[PROBLEM TO WORK ON]: Retype, with no pictures, each line from the one that holds "[00:00:01.04 to 00:00:02.08]" through the last line of the entries below, both included.

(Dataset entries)
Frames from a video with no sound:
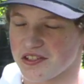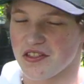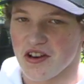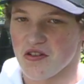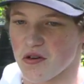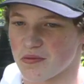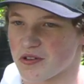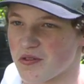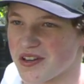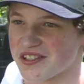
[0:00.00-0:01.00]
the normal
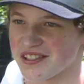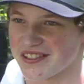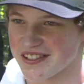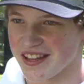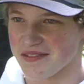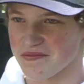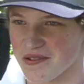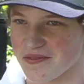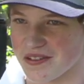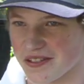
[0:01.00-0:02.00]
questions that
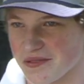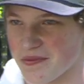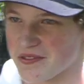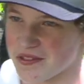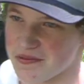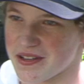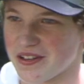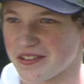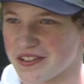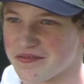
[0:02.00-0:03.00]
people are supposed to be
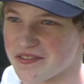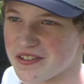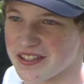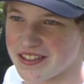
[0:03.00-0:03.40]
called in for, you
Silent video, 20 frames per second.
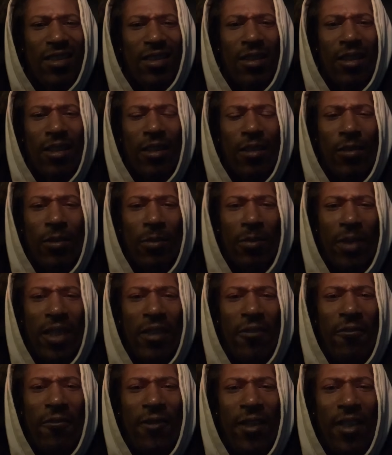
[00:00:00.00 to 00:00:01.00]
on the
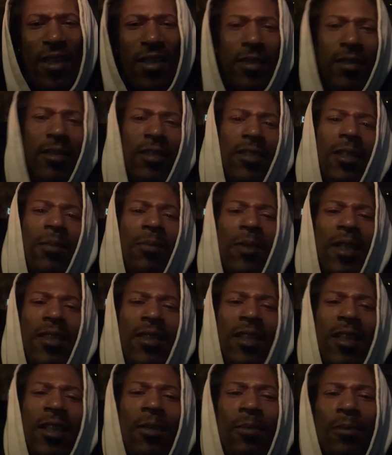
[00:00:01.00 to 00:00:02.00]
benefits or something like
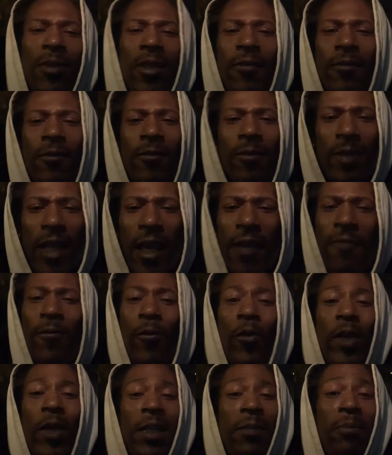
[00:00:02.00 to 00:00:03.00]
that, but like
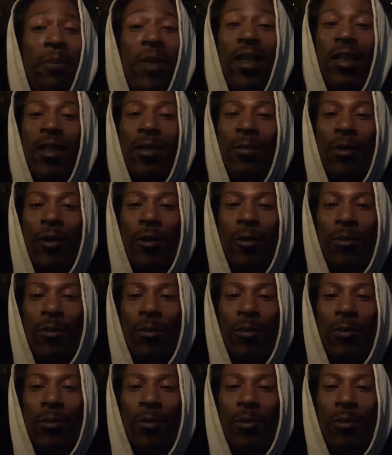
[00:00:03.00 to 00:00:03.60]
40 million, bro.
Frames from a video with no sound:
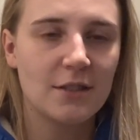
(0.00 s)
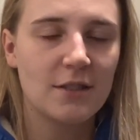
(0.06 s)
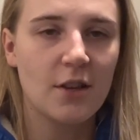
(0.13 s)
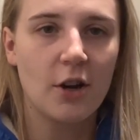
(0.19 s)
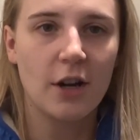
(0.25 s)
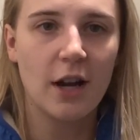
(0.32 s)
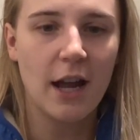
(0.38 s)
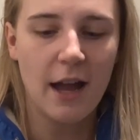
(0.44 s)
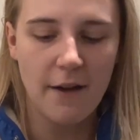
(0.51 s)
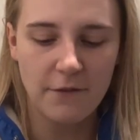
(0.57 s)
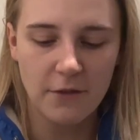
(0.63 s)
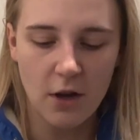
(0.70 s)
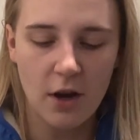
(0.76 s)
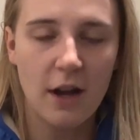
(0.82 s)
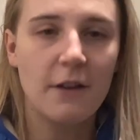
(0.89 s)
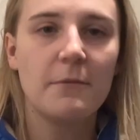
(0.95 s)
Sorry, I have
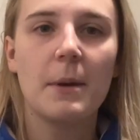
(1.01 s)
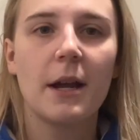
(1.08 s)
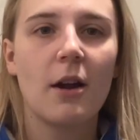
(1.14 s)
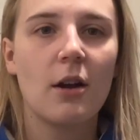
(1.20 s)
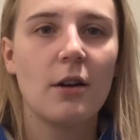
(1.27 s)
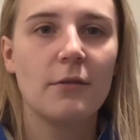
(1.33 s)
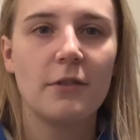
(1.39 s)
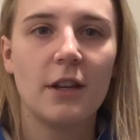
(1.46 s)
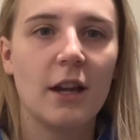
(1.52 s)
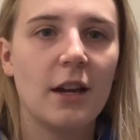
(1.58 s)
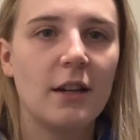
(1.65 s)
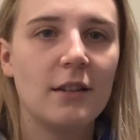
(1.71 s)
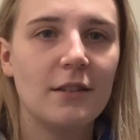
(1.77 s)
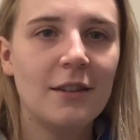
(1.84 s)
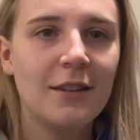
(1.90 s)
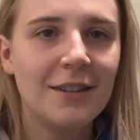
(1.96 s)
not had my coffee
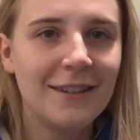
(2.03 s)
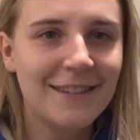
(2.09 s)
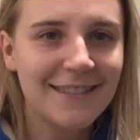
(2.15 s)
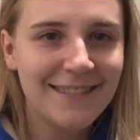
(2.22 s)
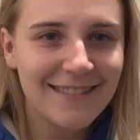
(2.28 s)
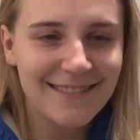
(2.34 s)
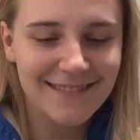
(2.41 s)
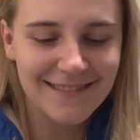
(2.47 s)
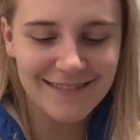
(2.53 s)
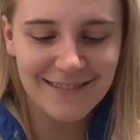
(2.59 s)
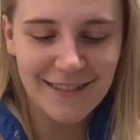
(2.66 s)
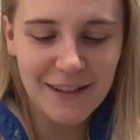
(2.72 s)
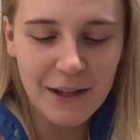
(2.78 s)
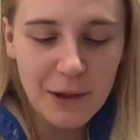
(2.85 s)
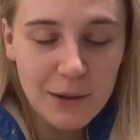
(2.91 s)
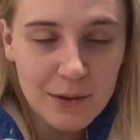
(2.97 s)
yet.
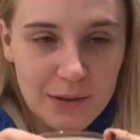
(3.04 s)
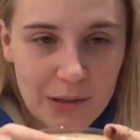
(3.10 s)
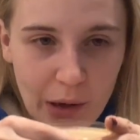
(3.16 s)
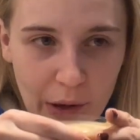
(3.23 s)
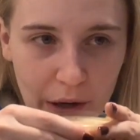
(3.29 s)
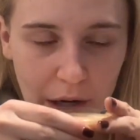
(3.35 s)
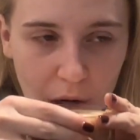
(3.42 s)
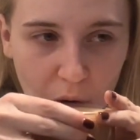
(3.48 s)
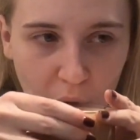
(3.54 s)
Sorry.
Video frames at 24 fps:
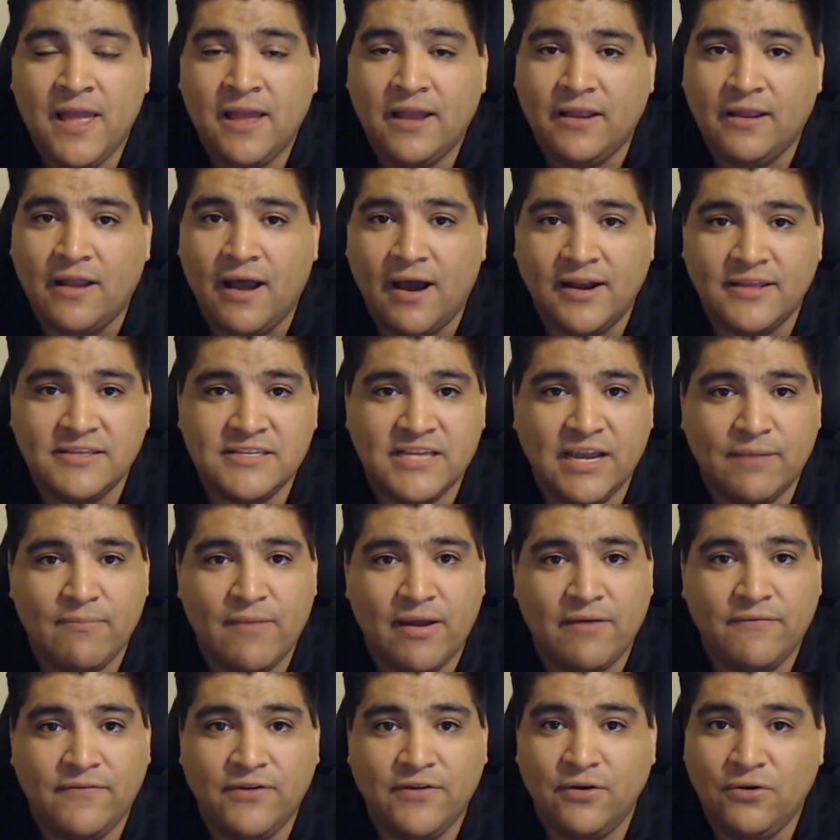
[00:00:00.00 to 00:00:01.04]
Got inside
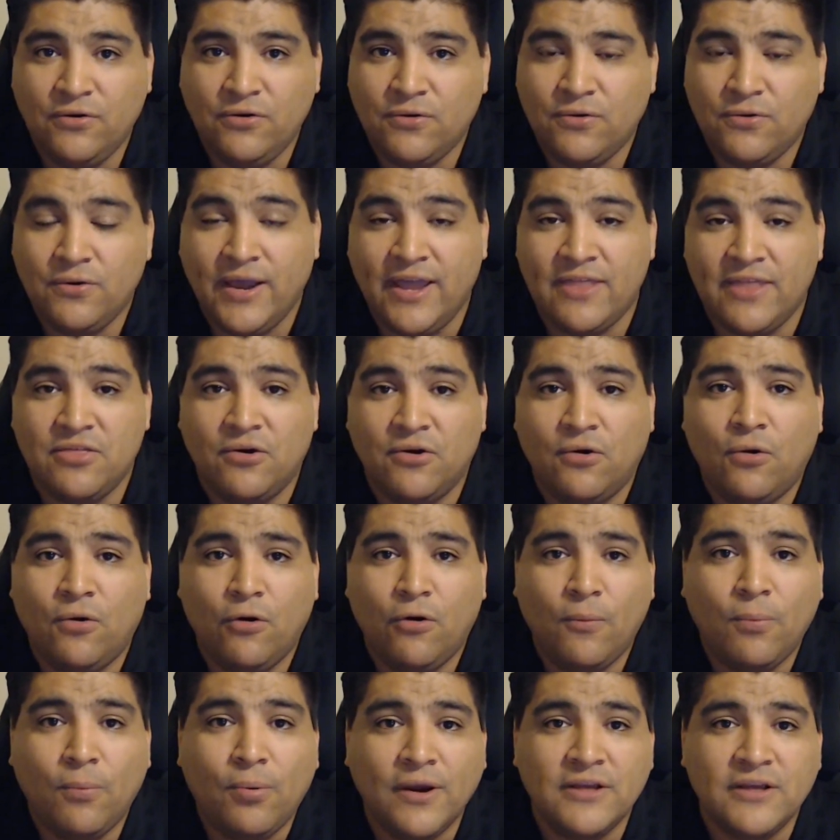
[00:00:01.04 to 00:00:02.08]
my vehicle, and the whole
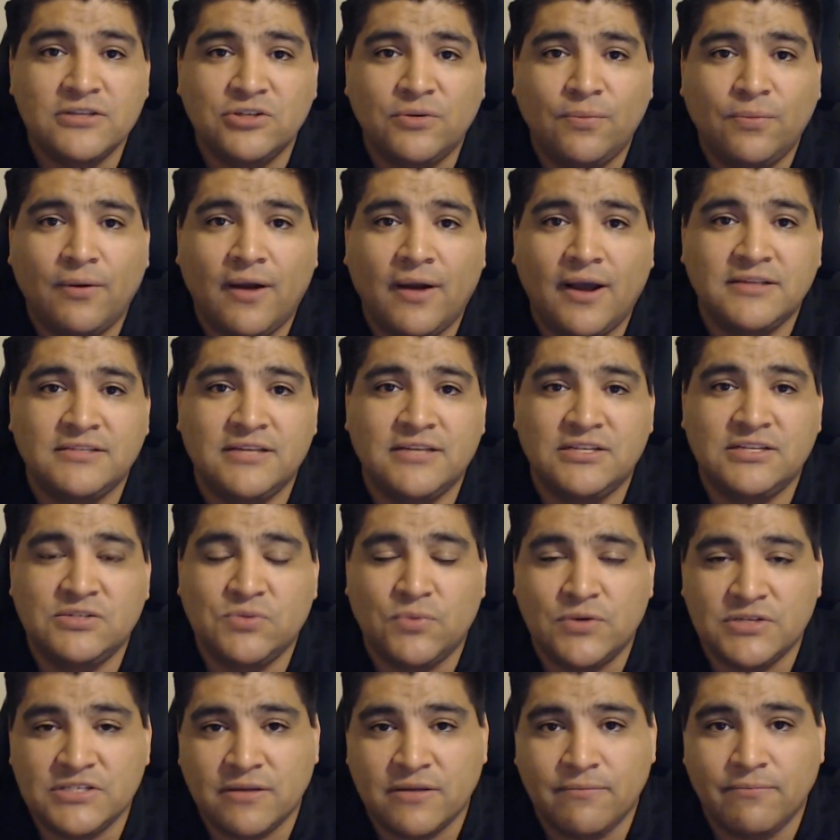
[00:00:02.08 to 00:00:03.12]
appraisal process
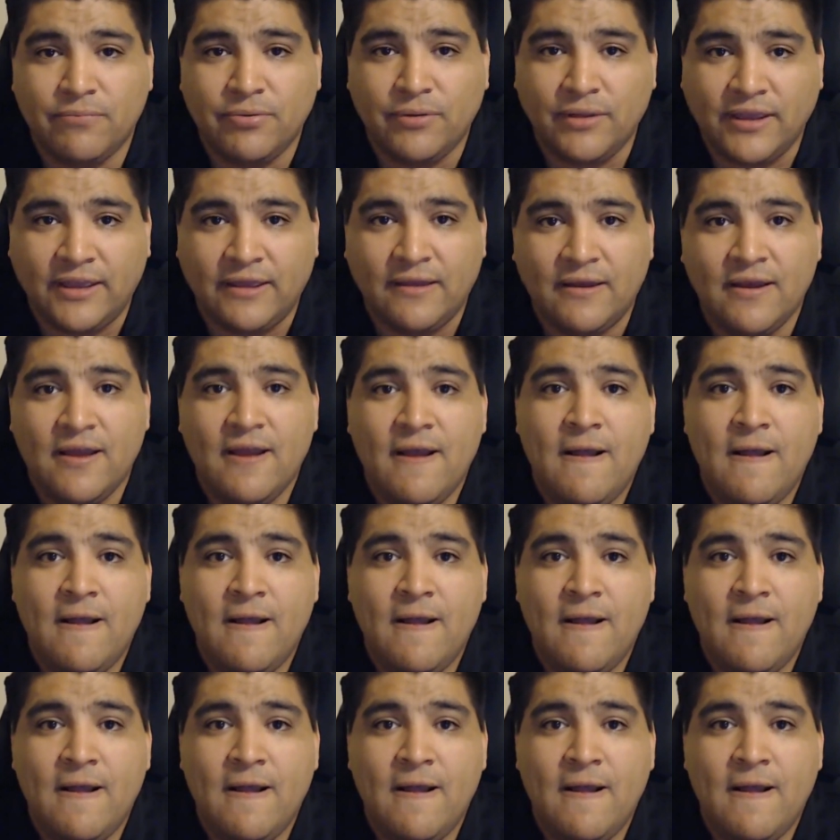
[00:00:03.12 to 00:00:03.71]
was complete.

[EXPECTED OUTPUT]:
[00:00:01.04 to 00:00:02.08]
my vehicle, and the whole
[00:00:02.08 to 00:00:03.12]
appraisal process
[00:00:03.12 to 00:00:03.71]
was complete.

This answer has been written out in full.